O trabalhador e as mídias sociais

Antônio Vicente Martins – Assessor Jurídico do SindBancários

Cada vez mais os trabalhadores têm utilizado as chamadas mídias sociais nos seus ambientes de trabalho ou fora deles.

Não são poucas as empresas que, inclusive, se utilizam destes instrumentos como ferramentas de gestão dos seus empregados.

Mas, o que os trabalhadores não sabem, é que as postagens feitas em suas redes sociais podem e são acessadas por seus empregadores para efeitos de fiscalização da execução do trabalho e para efeitos disciplinares. Há quem sustente, ainda, que os empregadores podem vasculhar estas redes sociais em busca de manifestações de caráter privado de seus empregados.

A discussão é muito ampla e trata do direito à intimidade e privacidade do trabalhador, trata do direito de manifestação deste trabalhador.

Entendo que o trabalhador deve ser cuidadoso no manuseio das suas postagens em redes sociais. Comentários depreciativos sobre colegas ou sobre situações vivenciadas no trabalho podem ser utilizadas para a aplicação de punição contra estes empregados.

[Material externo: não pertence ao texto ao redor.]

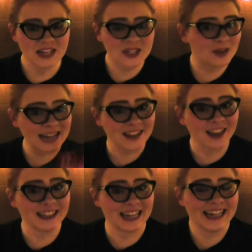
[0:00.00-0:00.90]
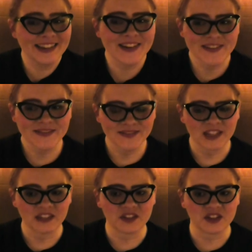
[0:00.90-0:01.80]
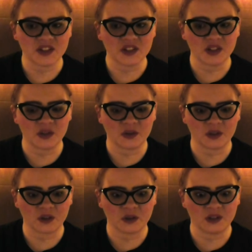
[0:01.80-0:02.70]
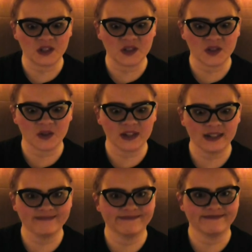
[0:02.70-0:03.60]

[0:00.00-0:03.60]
It's a nice holiday, if you just ignore that origin story.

No entanto, isto não lhes retira o direito de opinião e da livre manifestação. No meu ponto de vista, o empregado não pode ser punido se critica alguma posição adotada pelo seu empregador dentro dos limites da civilidade e do direito de manifestação.

De outro lado, a utilização das redes sociais como instrumento de fiscalização do trabalho ou para determinar o cumprimento de tarefas pelo empregado, especialmente fora do horário de trabalho, caracteriza a realização de horas extras pelo trabalhador. O direito à desconexão deve ser tratado com urgência pelos sindicatos obreiros.

Outra questão bastante polêmica é quanto à possibilidade do empregador violar o e-mail corporativo do trabalhador para verificar o conteúdo de suas correspondências. Apesar de reconhecer ser o tema muito polêmico, entendo que se trata de uma conduta que viola a intimidade e o sigilo de comunicação, direitos constitucionalmente protegidos. Pouco importa se o e-mail é corporativo ou se o computador é da empresa, o que deveria ser observado em primeiro lugar era o direito ao sigilo da comunicação. Se considerarmos que o e-mail do empregado pode ser violado ou fiscalizado pelo empregador, estaremos pela via indireta autorizando que o empregador que fornece um telefone celular para seu empregado possa instalar uma escuta no mesmo.

O direito ao sigilo de comunicação é um direito fundamental, garantia de cidadania e deve ser interpretado de forma ampla e genérica. A violação deste direito só poderia ocorrer mediante expressa autorização judicial.

No entanto, boa parte da jurisprudência dos tribunais trabalhistas tem admitido a violação do direito constitucional da inviolabilidade do sigilo de comunicação, no caso de e-mails corporativos e dos computadores fornecidos pelo empregador, autorizando que os mesmos sejam verificados de forma indiscriminada, o que caracteriza a violação das garantias constitucionais já referidas.

Nesse sentido, para evitar maiores discussões, nossa orientação é sempre para que os trabalhadores não utilizem os equipamentos fornecidos pelo empregador, computadores, para comunicação de caráter privado e para que evitem esta mesma utilização nos e-mails corporativos, bem como não façam comentários por e-mails corporativos sobre determinações formuladas por seus empregadores.

Enfim, todo o cuidado é pouco na utilização das modernas ferramentas que acompanham a inovação tecnológica dos novos tempos.